• Aim of the exercise
Below are the records; reproduce all of them exactly but without any images.

================

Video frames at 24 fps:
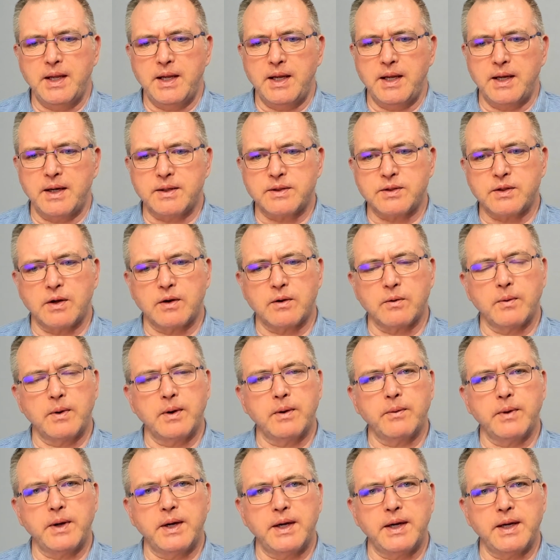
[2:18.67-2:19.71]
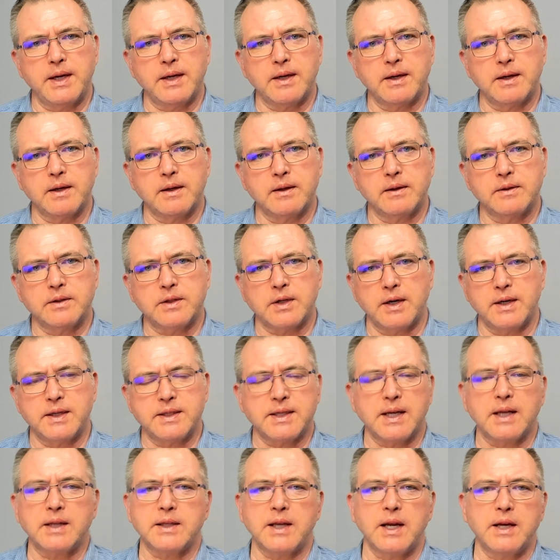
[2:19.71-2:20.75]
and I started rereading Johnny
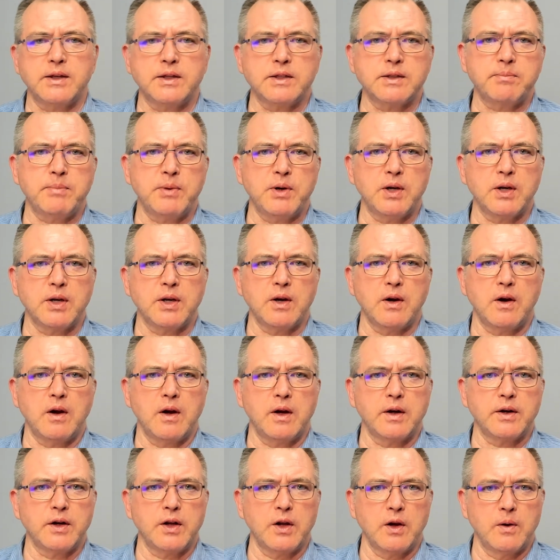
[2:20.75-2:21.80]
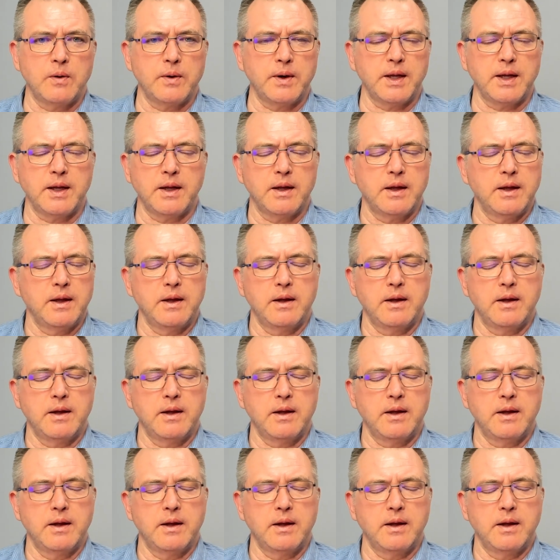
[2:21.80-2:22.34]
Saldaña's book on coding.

================

• Exercise response
Video frames at 24 fps:
[2:18.67-2:19.71]
[2:19.71-2:20.75]
and I started rereading Johnny
[2:20.75-2:21.80]
[2:21.80-2:22.34]
Saldaña's book on coding.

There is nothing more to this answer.